▶ [WHAT IS REQUIRED]
Each line from the one containing "[00:12:45.65]" through the last line of the data below should be printed exactly, please, with any pictures omitted.

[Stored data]
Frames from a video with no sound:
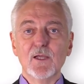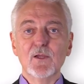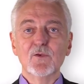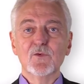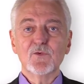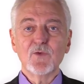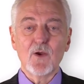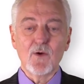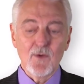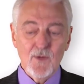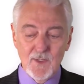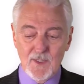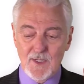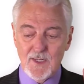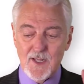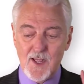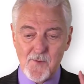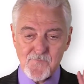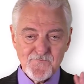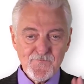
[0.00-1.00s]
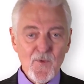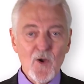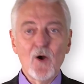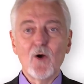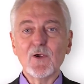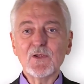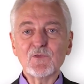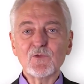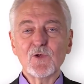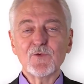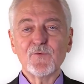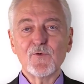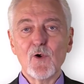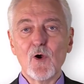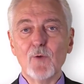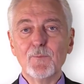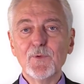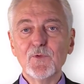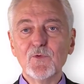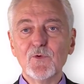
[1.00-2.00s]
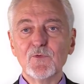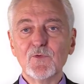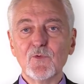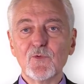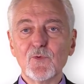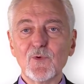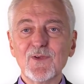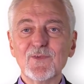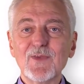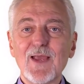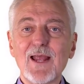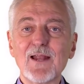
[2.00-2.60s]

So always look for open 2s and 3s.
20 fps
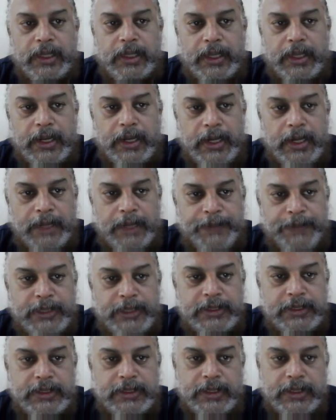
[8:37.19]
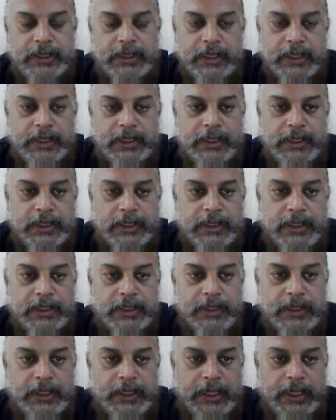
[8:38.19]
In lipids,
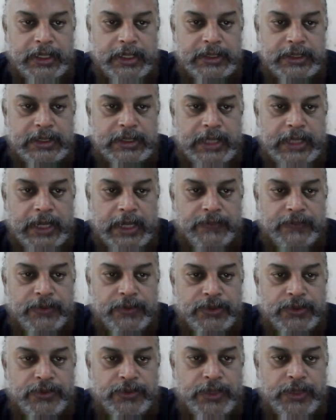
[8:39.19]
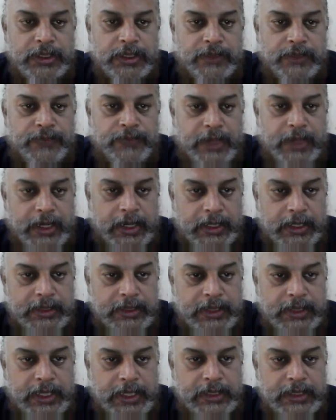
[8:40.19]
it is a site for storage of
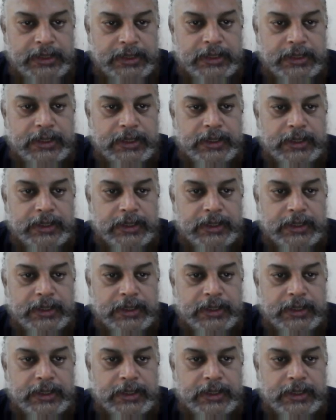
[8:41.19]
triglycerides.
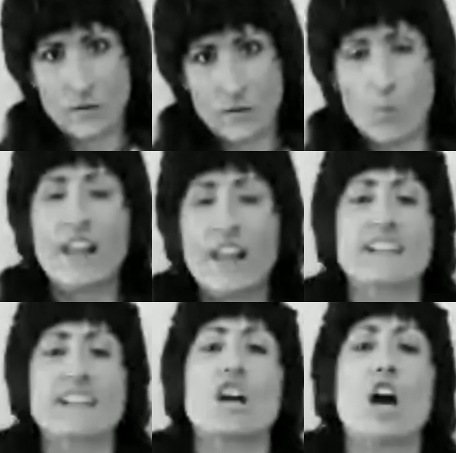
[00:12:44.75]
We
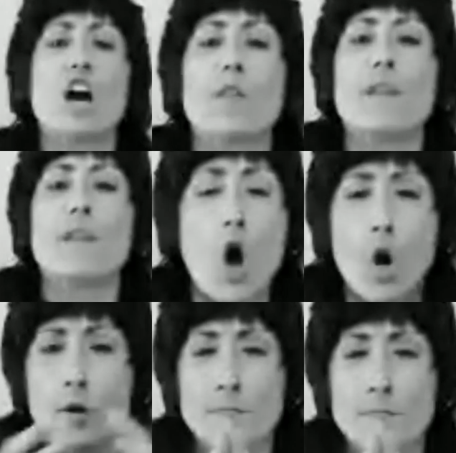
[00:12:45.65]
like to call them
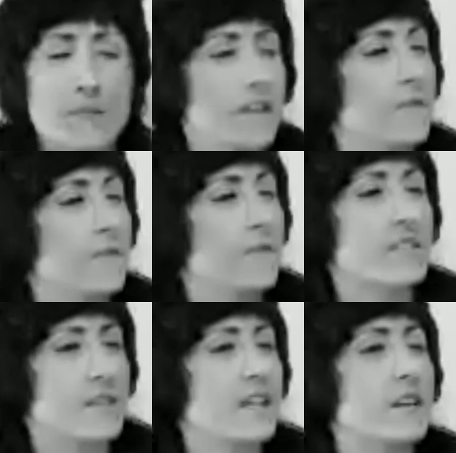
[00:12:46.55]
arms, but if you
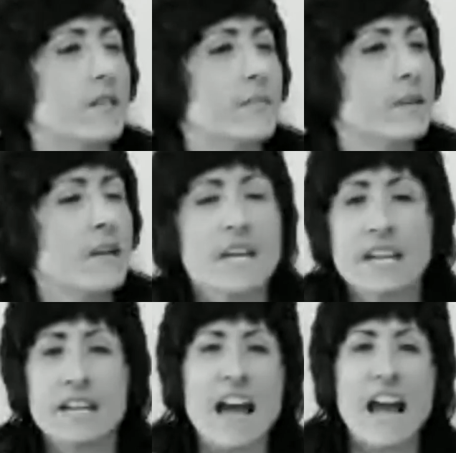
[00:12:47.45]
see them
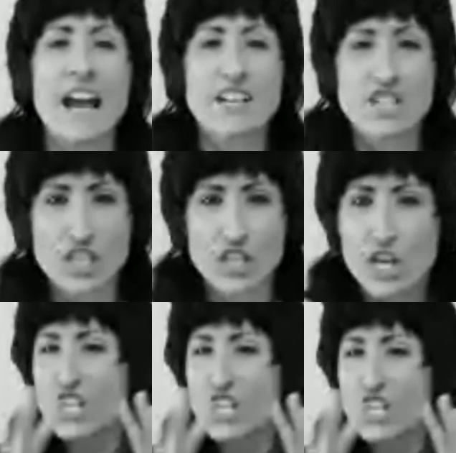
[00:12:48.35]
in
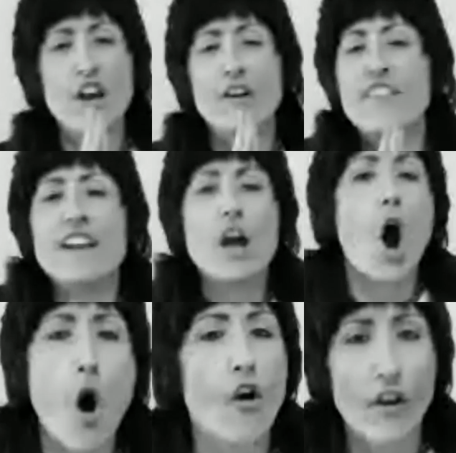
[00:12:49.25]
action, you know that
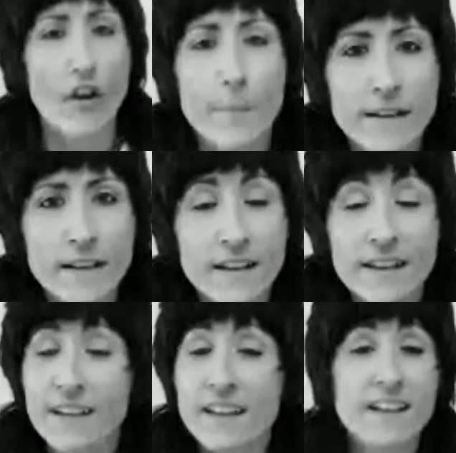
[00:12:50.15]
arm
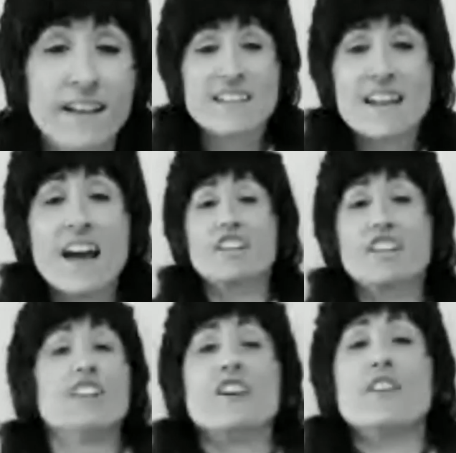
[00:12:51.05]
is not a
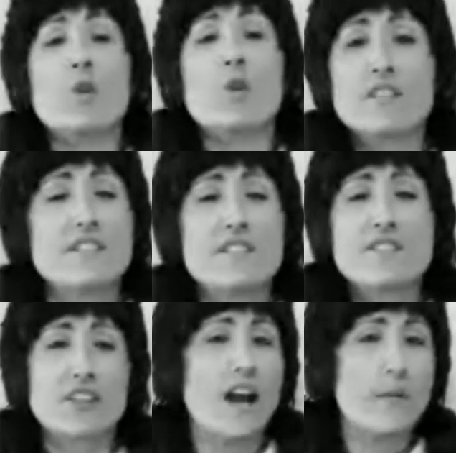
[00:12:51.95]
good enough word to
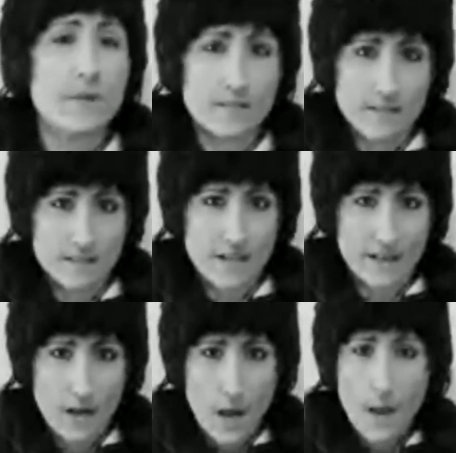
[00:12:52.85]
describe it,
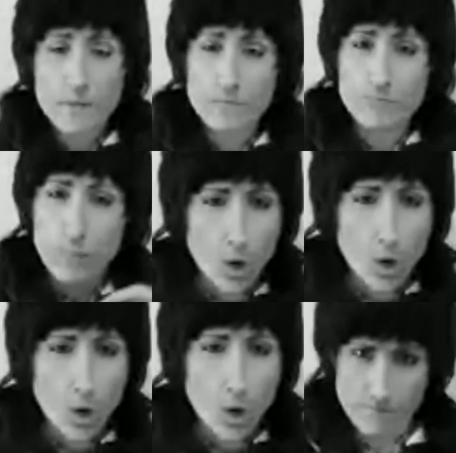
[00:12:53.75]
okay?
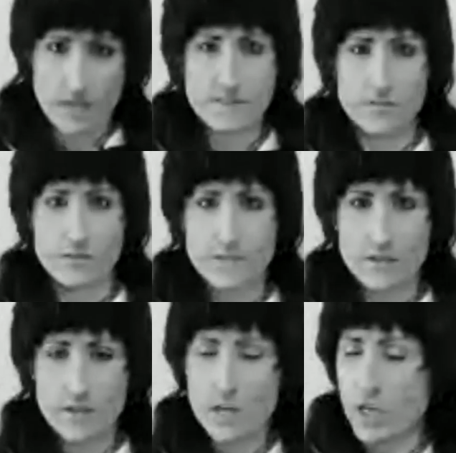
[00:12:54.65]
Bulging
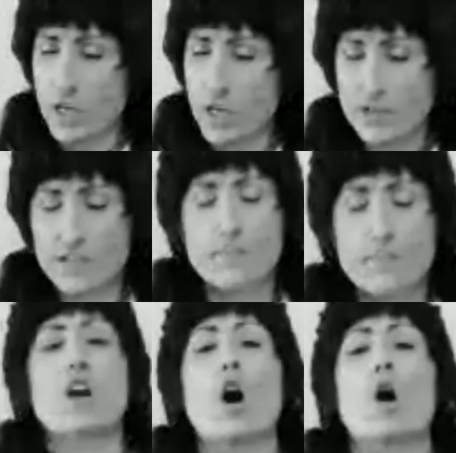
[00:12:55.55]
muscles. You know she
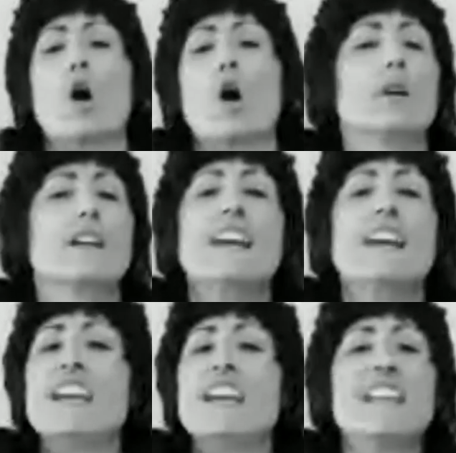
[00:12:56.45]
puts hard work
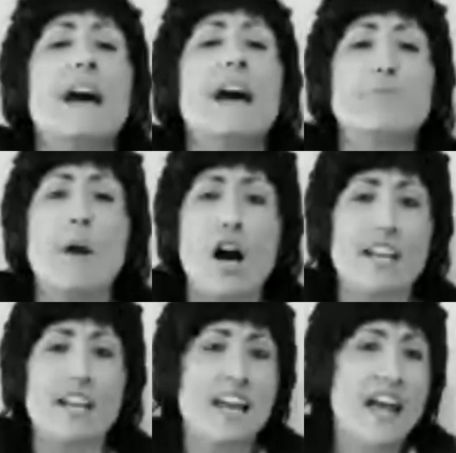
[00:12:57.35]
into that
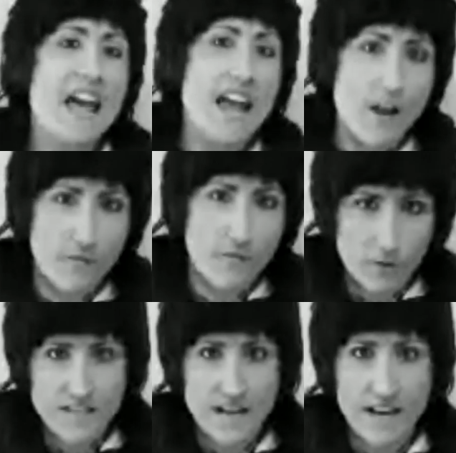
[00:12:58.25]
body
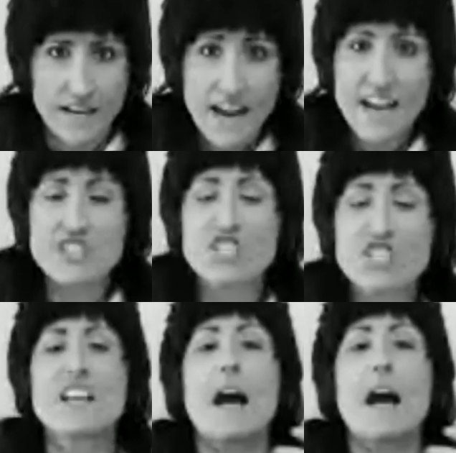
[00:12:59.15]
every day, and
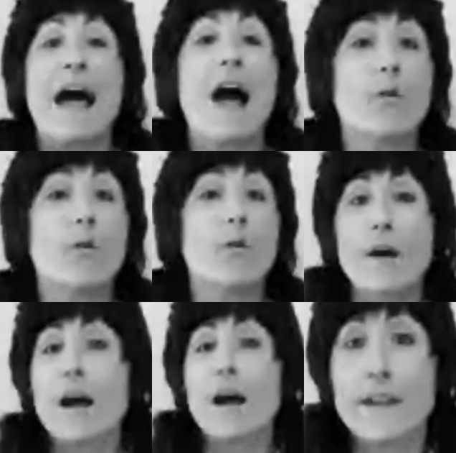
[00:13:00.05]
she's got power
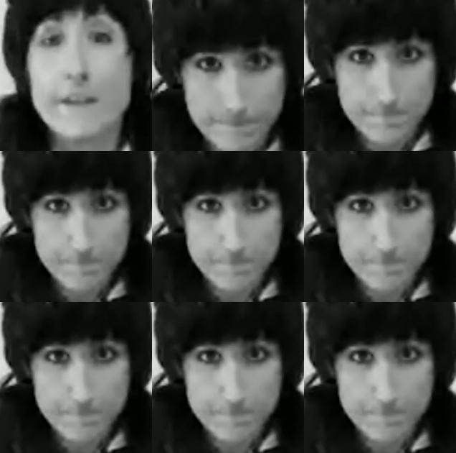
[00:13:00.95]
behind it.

▶ [COMPLETED TASK]
[00:12:45.65]
like to call them
[00:12:46.55]
arms, but if you
[00:12:47.45]
see them
[00:12:48.35]
in
[00:12:49.25]
action, you know that
[00:12:50.15]
arm
[00:12:51.05]
is not a
[00:12:51.95]
good enough word to
[00:12:52.85]
describe it,
[00:12:53.75]
okay?
[00:12:54.65]
Bulging
[00:12:55.55]
muscles. You know she
[00:12:56.45]
puts hard work
[00:12:57.35]
into that
[00:12:58.25]
body
[00:12:59.15]
every day, and
[00:13:00.05]
she's got power
[00:13:00.95]
behind it.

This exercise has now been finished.